Tuesday, February 28, 2006

A note for teacher


In the old days, i.e., when kids had to dress "appropriately" for public school, i.e., shirts and ties for boys, dresses for girls, shoes for everyone. Teachers ruled the roost. If you did poorly , it was your own damn fault. There was very little in the way of recourse. Your parents usually sided with the school.

(And it wasn't all that long ago, either, wise guy.)

By the time I got to middle school, boys had lost the ties and girls started wearing slacks, but it was what could now be considered "business casual."

By high school, it was jeans, sneakers, and t-shirts. I was actually something of a rebel. I wore a "bucket hat" every day at a time when you had to remove all headwear inside the sacred halls of learning.

Nowadays kids pretty much wear whatever the hell they want (although many schools do have very loose dress codes, mostly barring girls from inflaming boys' lipid's with clothes that are too revealing.

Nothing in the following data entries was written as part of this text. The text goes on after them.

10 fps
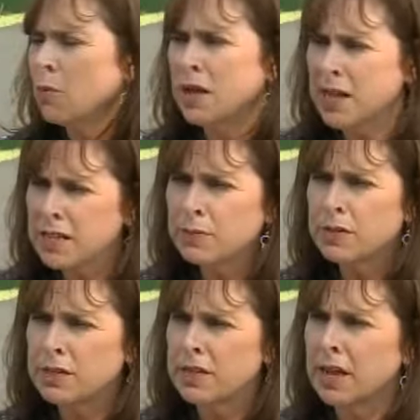told my
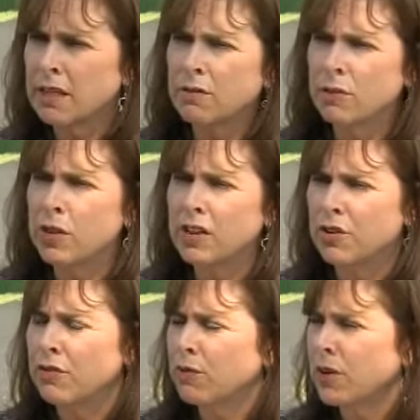husband, yeah, we could
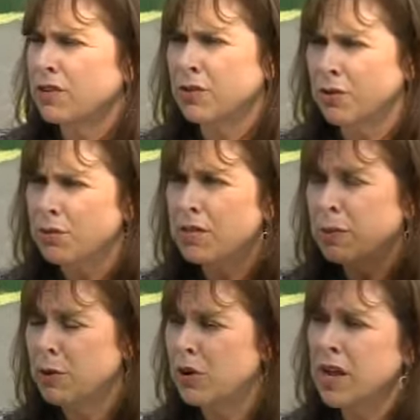do it for around two or three.
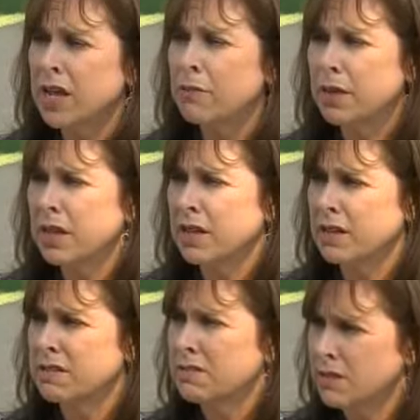That'd be great
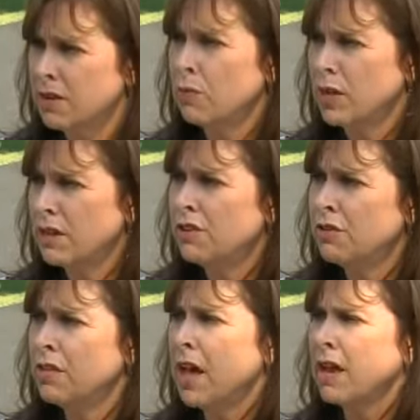because, you know, we could
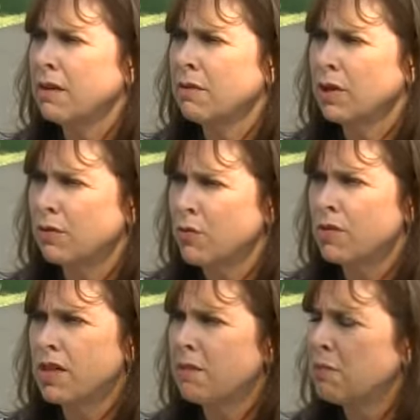do that. We could
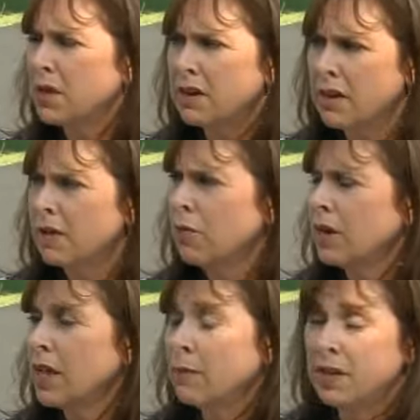afford that. But
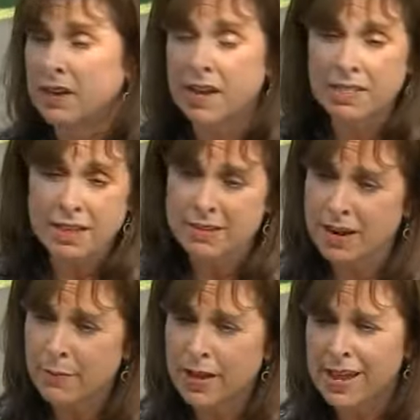when it came into 9000
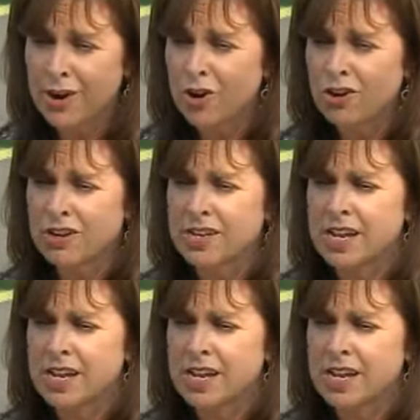I about had a heart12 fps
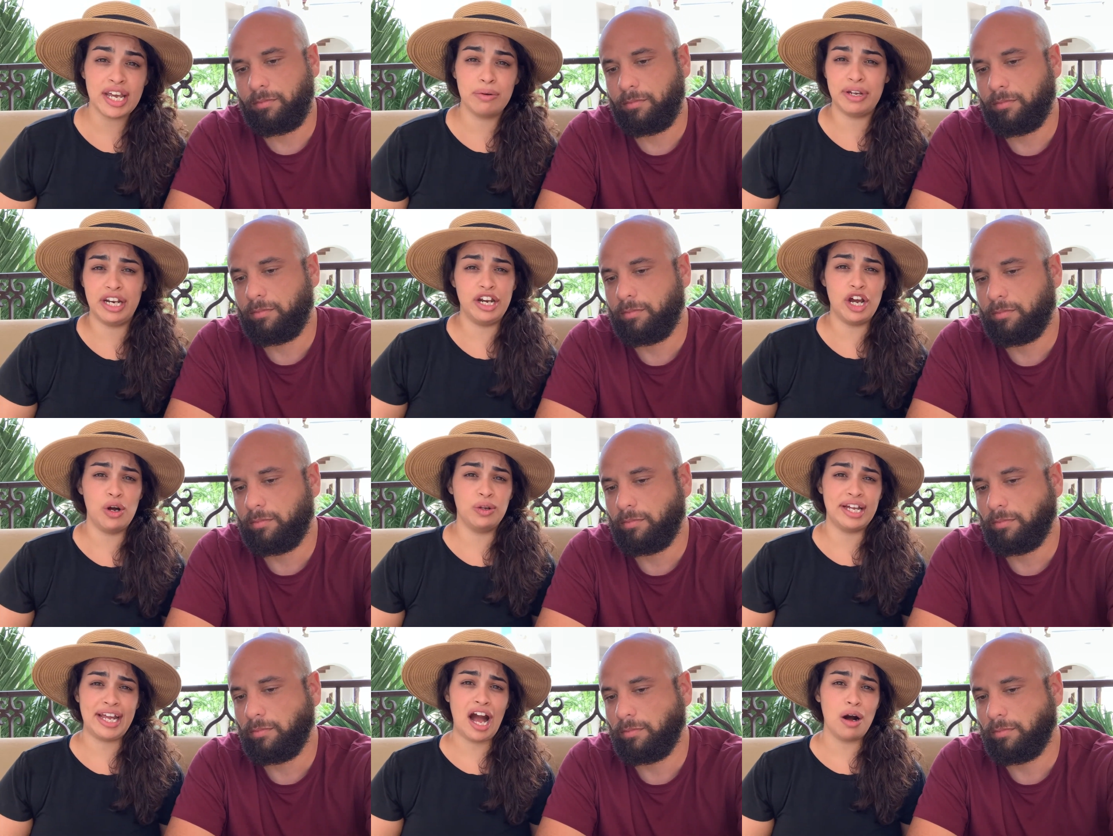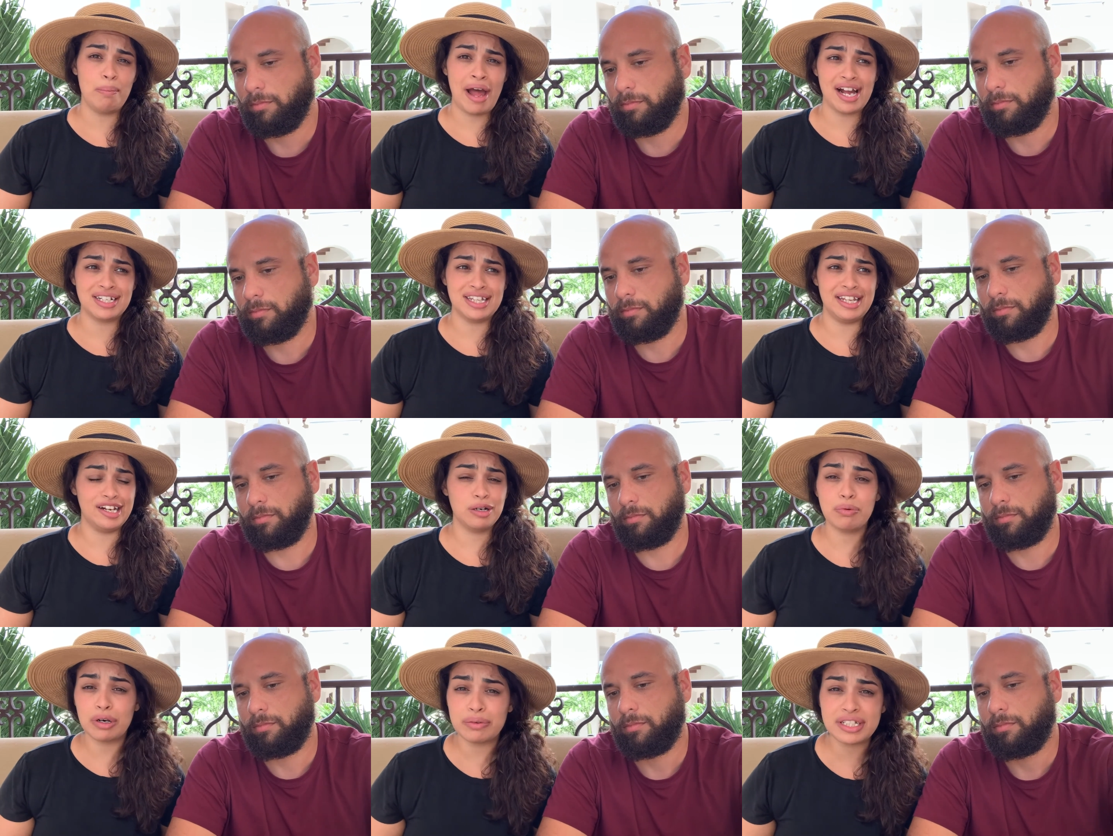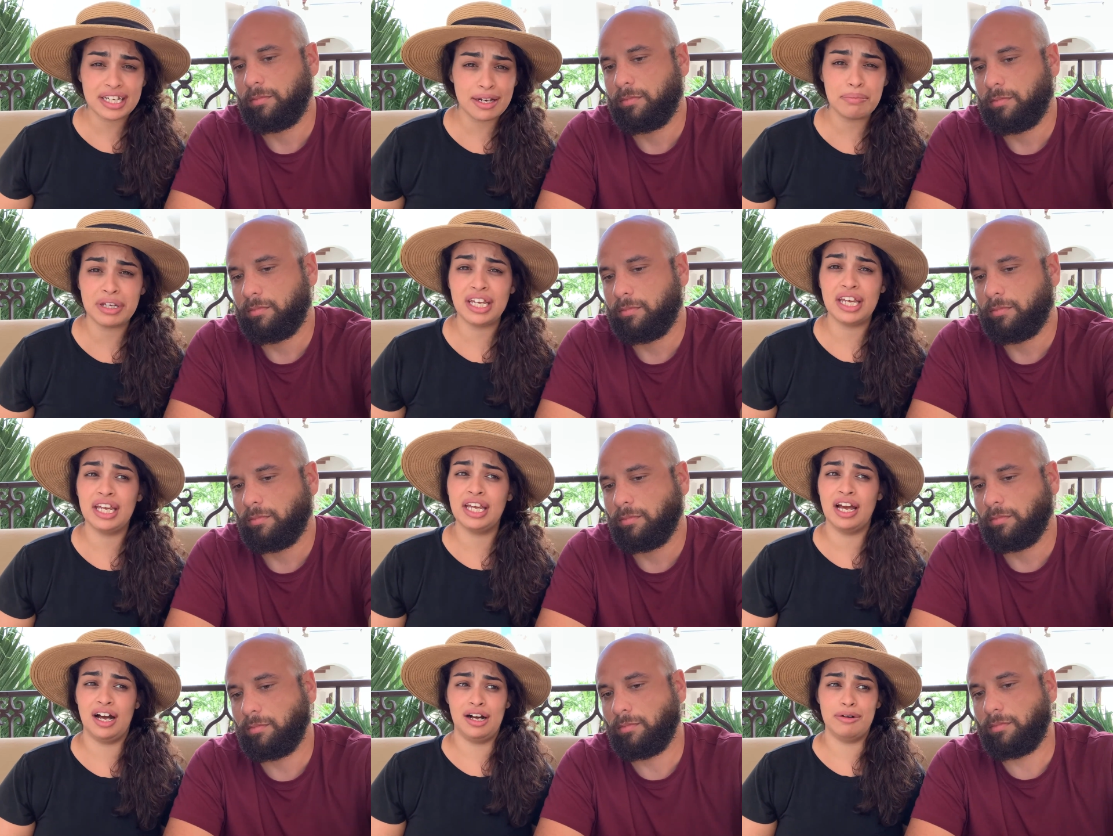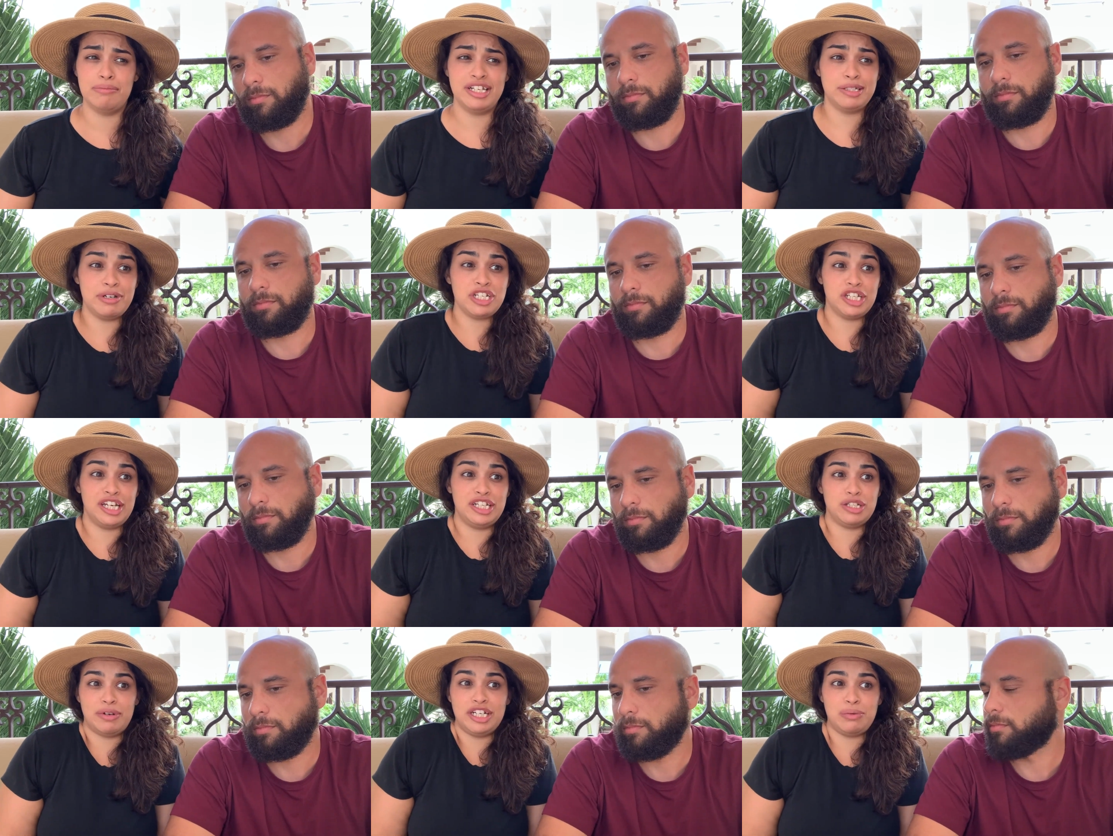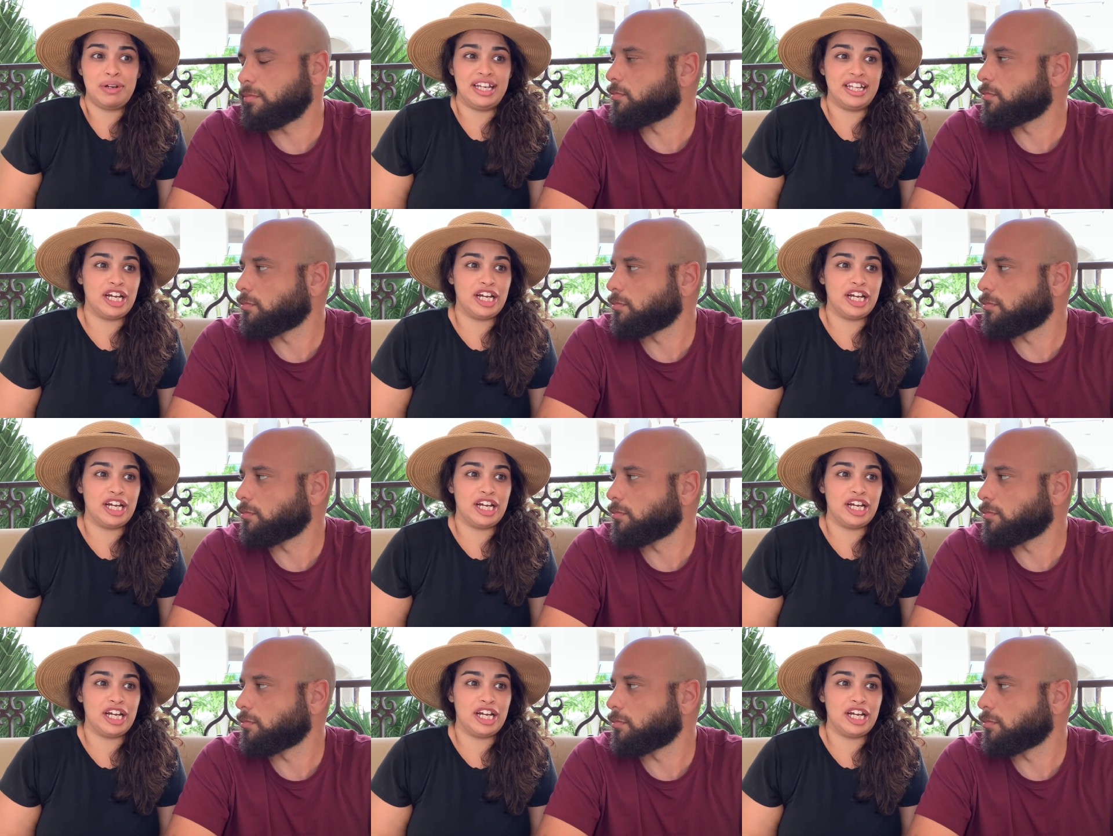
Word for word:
Speaker 1: and we didn't know like how packed the airport was going to be, especially in 2020.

So what am I leading up to? No, it's not the problem of teenage sex. It's the problem of familiarity with teachers as expressed through e-mail.

A front page article in The New York Times by Jonathan D. Glater on Feb. 25 (To: Professor@University.edu Subject: Why It's All About Me) considered the increasing problems of students e-mailing their teachers for one reason or another. It may be a simple request for an explanation, or to alibi for a poor showing on a test (or a no-showing in class). Point is, access has become a problem for teachers already have too much on their plate. Unfortunately, the new Times Web site restricts the availability of the article, so I've pasted selected sections herein. (For those readers who subscribe to Times Select, here is the link.)

These days, they say, students seem to view them as available around the clock, sending a steady stream of e-mail messages -- from 10 a week to 10 after every class -- that are too informal or downright inappropriate.
''The tone that they would take in e-mail was pretty astounding,'' said Michael J. Kessler, an assistant dean and a lecturer in theology at Georgetown University. '' 'I
need to know this and you need to tell me right now,' with a familiarity that can sometimes border on imperative.''

...

Professor Ewick said 10 students in one class e-mailed her drafts of their papers days before they were due, seeking comments. ''It's all different levels of presumption,'' she said. ''One is that I'll be able to drop everything and read 250 pages two days before I'm going to get 50 of these.''

...

College students say that e-mail makes it easier to ask questions and helps them to learn. ''If the only way I could communicate with my professors was by going to their office or calling them, there would be some sort of ranking or prioritization taking place,'' said Cory Merrill, 19, a sophomore at Amherst. ''Is this question worth going over to the office?''
But student e-mail can go too far, said Robert B. Ahdieh, an associate professor at Emory Law School in Atlanta. He paraphrased some of the comments he had received: ''I think you're covering the material too fast, or I don't think we're using the reading as much as we could in class, or I think it would be helpful if you would summarize what we've covered at the end of class in case we missed anything.''
Students also use e-mail to criticize one another, Professor Ahdieh said. He paraphrased this comment: ''You're spending too much time with my moron classmates and you ought to be focusing on those of us who are getting the material.''

...

The situation is not limited to college students. Kids in high school and below also feel they have the right (if not an egocentric obligation) to keep in touch with teachers they have seen a half hour prior to their missive.

Bob Schieffer gave an excellent commentary on the Feb. 26 edition of Face the Nation, in which he opines that the down side of having instant access is that people have a tendency to write before they think.